> SUPPLIED DATA
• • • • • • •
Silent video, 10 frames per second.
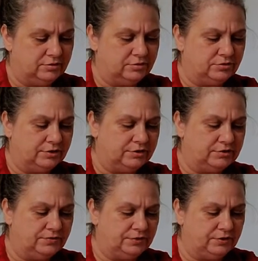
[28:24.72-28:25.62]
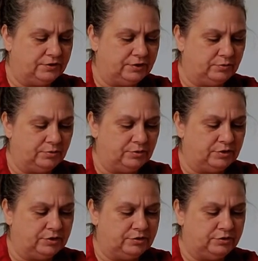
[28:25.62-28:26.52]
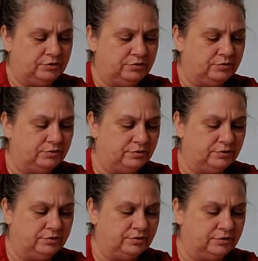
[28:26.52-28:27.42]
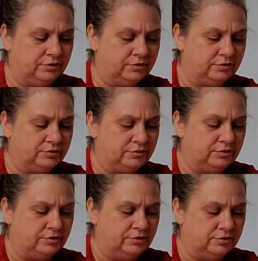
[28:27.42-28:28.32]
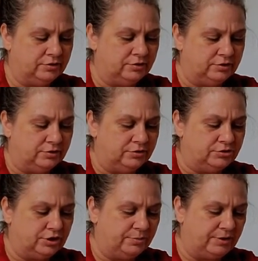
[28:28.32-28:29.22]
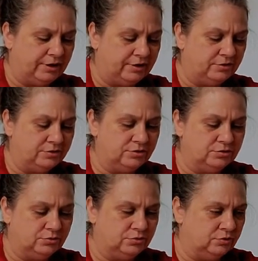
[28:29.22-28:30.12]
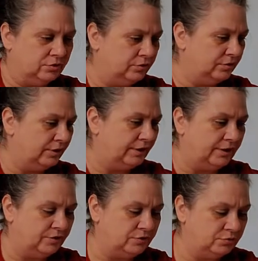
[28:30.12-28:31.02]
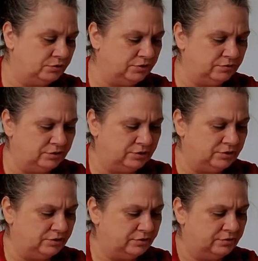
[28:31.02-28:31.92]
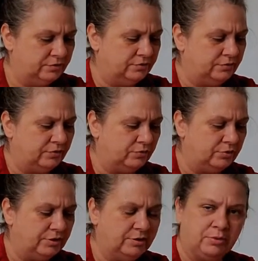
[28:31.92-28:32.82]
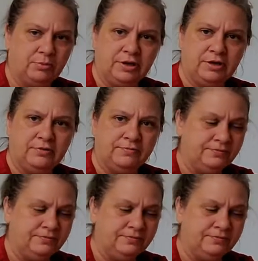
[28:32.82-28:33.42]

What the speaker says: trying to figure out what we're going to do on our shop house or house. Haven't really made up our mind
• • • • • • •
> EXERCISE DETAILS
Your answer must be an exact copy of the records, minus any pictures.

> TASK OUTPUT
Silent video, 10 frames per second.
[28:24.72-28:25.62]
[28:25.62-28:26.52]
[28:26.52-28:27.42]
[28:27.42-28:28.32]
[28:28.32-28:29.22]
[28:29.22-28:30.12]
[28:30.12-28:31.02]
[28:31.02-28:31.92]
[28:31.92-28:32.82]
[28:32.82-28:33.42]

What the speaker says: trying to figure out what we're going to do on our shop house or house. Haven't really made up our mind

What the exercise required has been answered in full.